Printix Sev-1 Incident 11th May 2023
The Printix service was down for 1 hour 40 mins from 17:11 UTC to 19:20 UTC on May 11th due to a failure of the externally hosted Cassandra database service provider.
17:11 UTC 11th May:
Cloud Services team notified by monitoring and by Technical Support team of authentication failures and customer reports of service failure.
17.30 UTC 11th May:
Checks on the Kubernetes service found multiple pods restarting from failure, further checks identified the Cassandra database service as giving connection errors.
17.45 UTC 11th May:
A case was created with the service provider and failure was confirmed by the portal metrics provided by this provider. Hierarchical escalation made to service provide account manager by Sir Director for Cloud Services. Information was provided by us on request to assist troubleshooting..
18.55 UTC 11th May:
Following action by the service provider we were requested to retry connections. It was possible to connect to the database remotely and to restart a few external-auth kubernetes pods successfully. By now the service began to recover and we were also able to log into the partner portal again.
19.20 UTC 11th May
All PagerDuty alerts cleared and Grafana metrics reached a normal state again.
The root cause was a failed change by our Cassandra database service provider to update Kubernetes pods connected to our own Kubernetes based service.
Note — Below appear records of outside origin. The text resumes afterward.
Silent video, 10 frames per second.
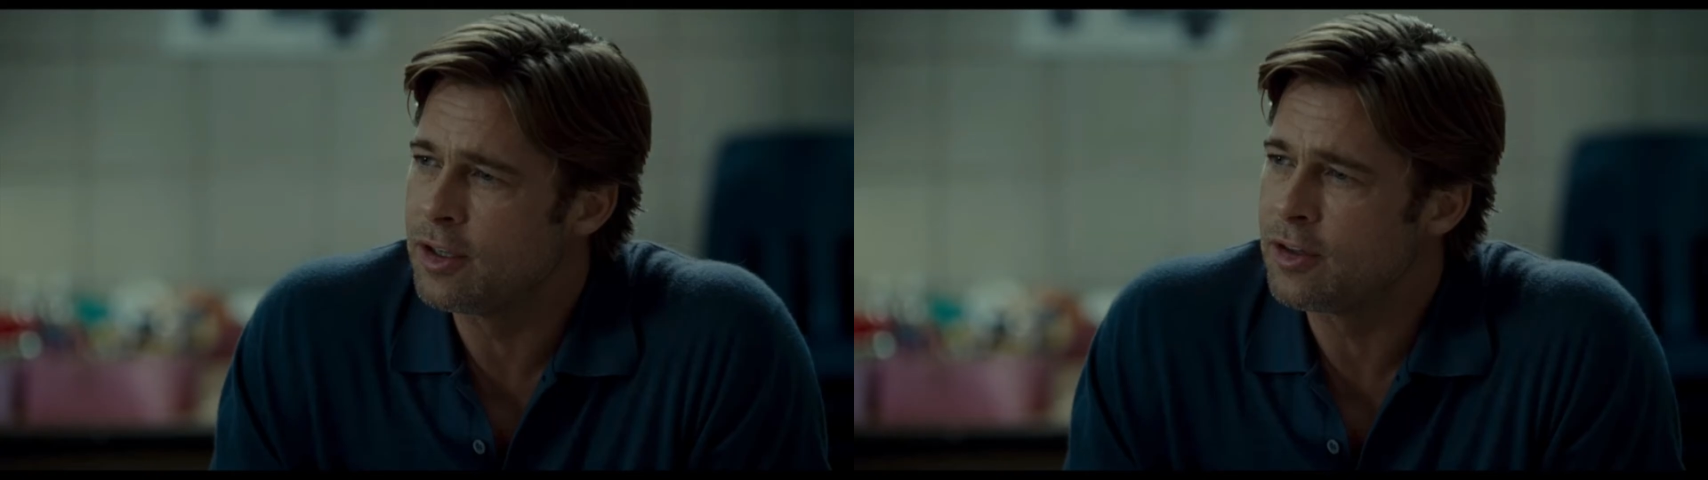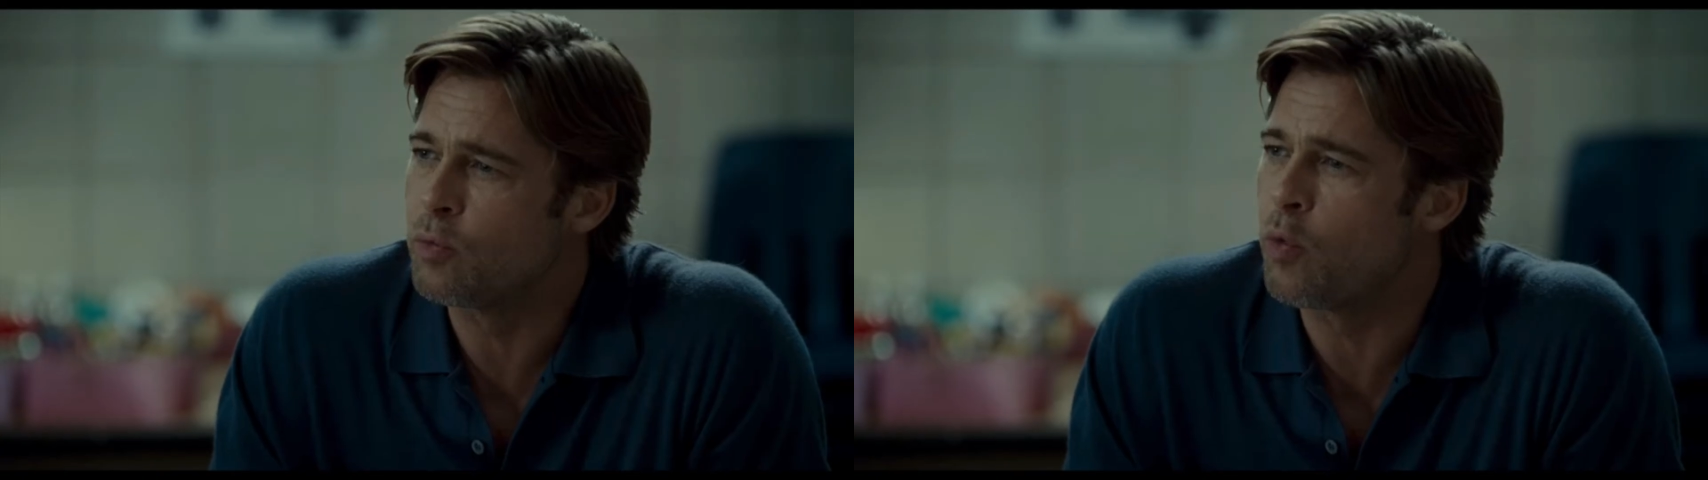
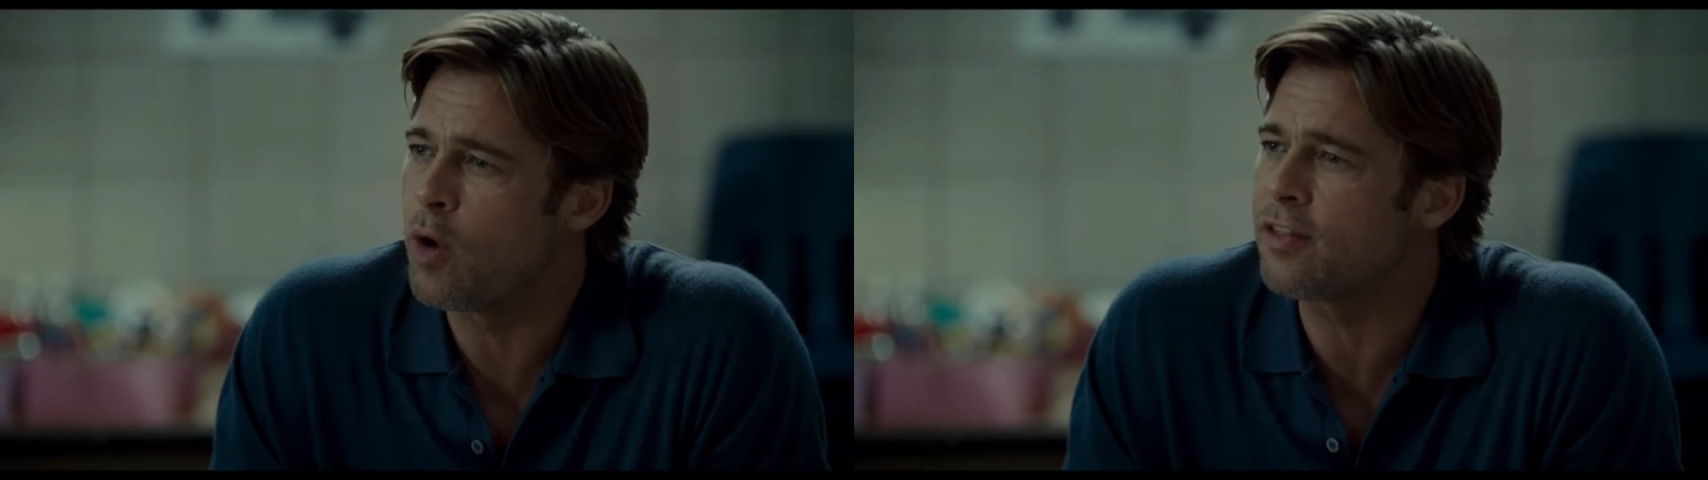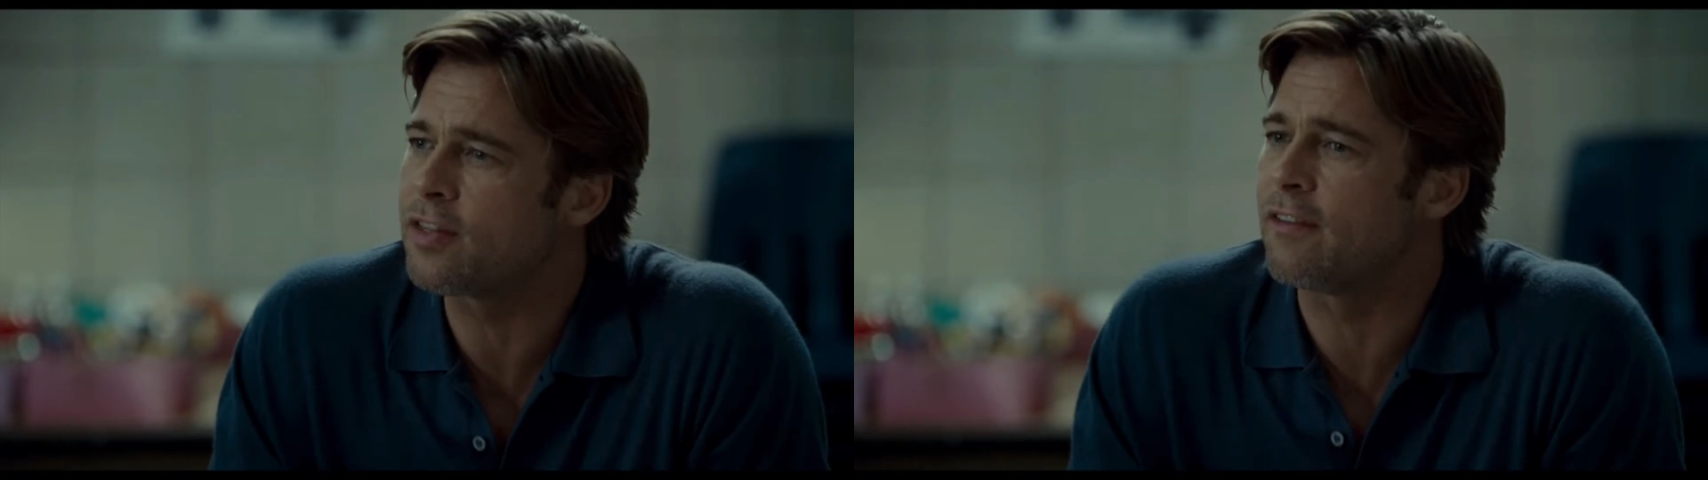Then
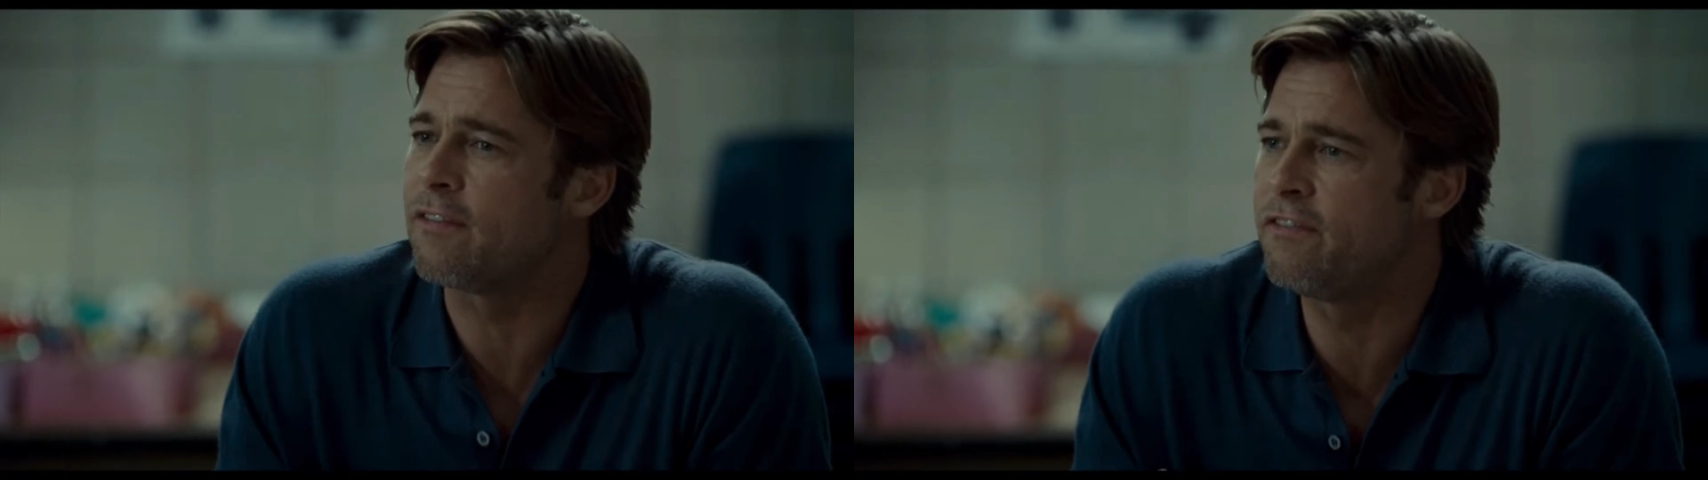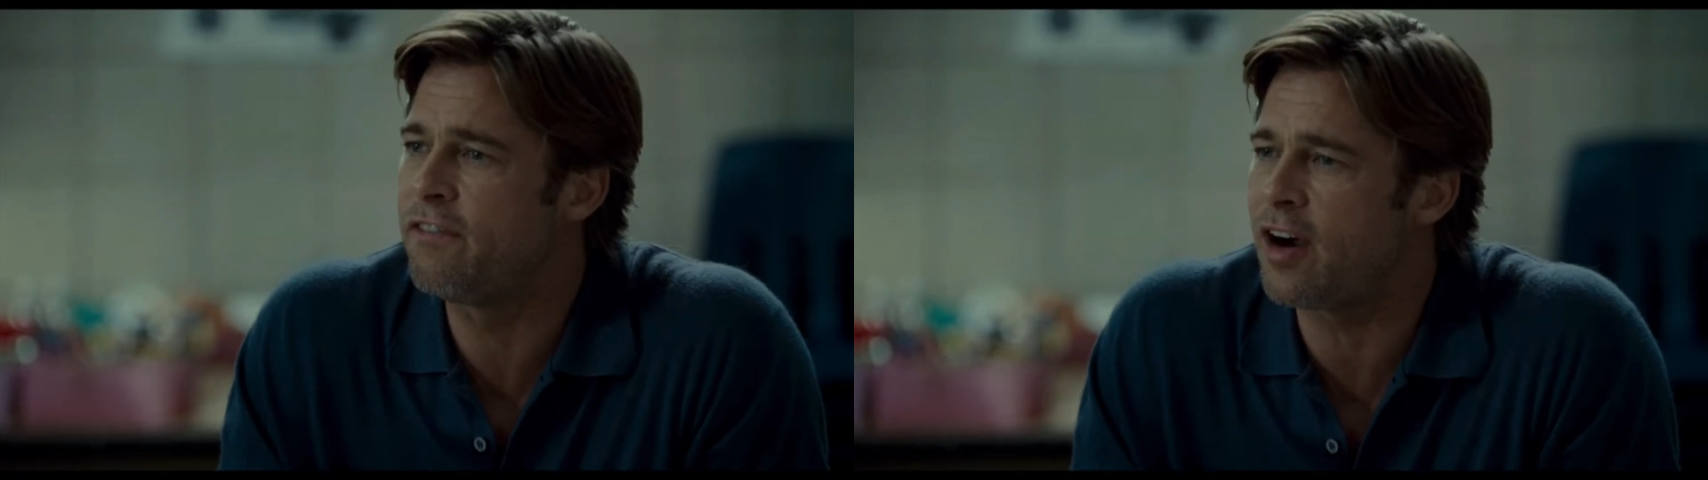what the
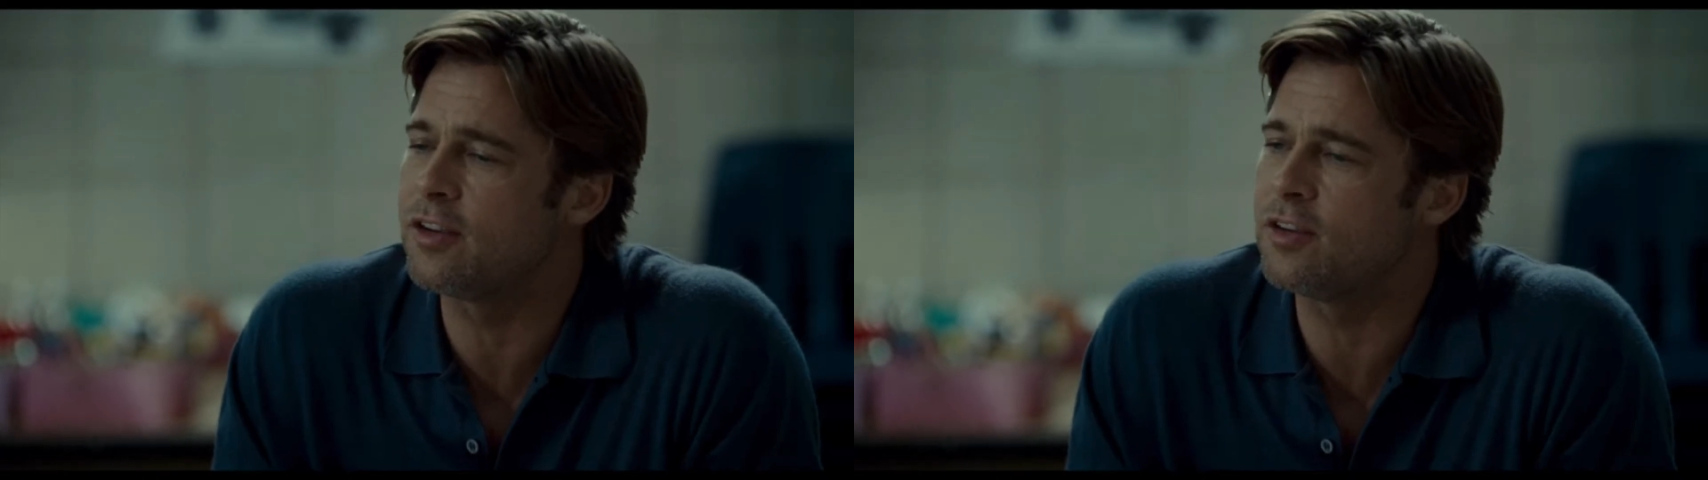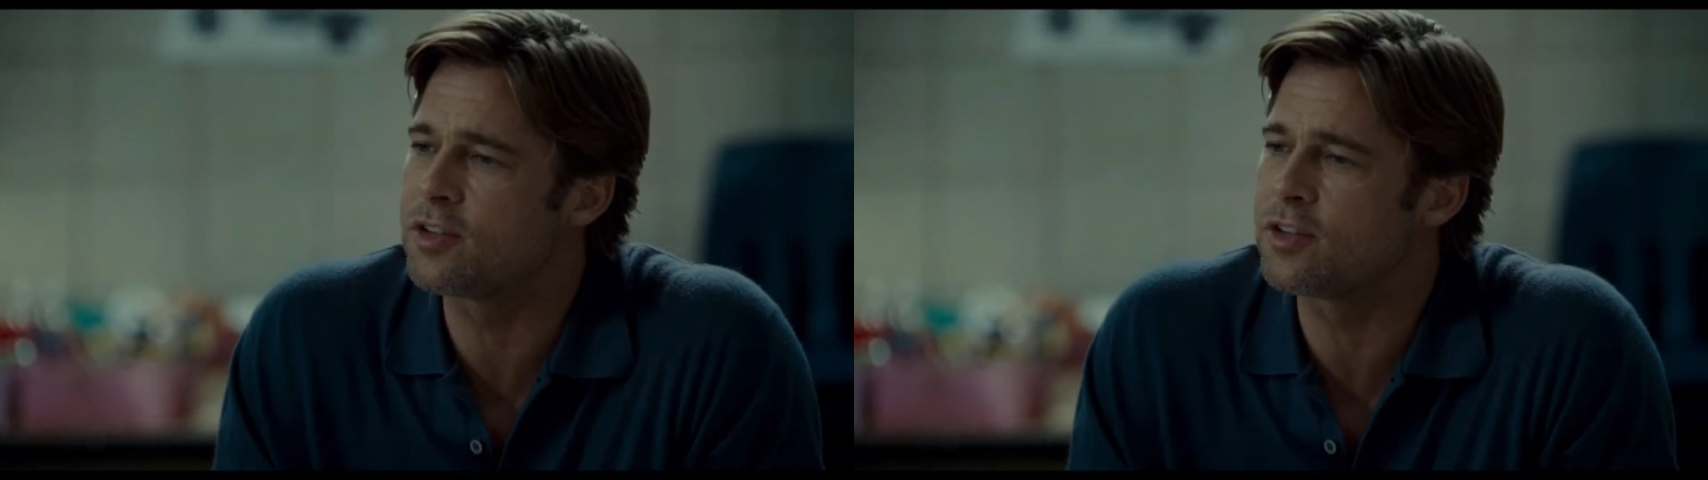fuck are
Updated pods were added back into our service too early creating a race condition that caused the Printix service to fail. Once these pods were removed from our service it became possible to use Printix once more.
Total service loss for 2 hour 9 minutes.
- Service provider to provide permanent fix from code for future updates.
- Service provider to provide final RCA following call held with Kofax technical team.
- Check with service provider what options exist to better protect us from similar failure mode in the future.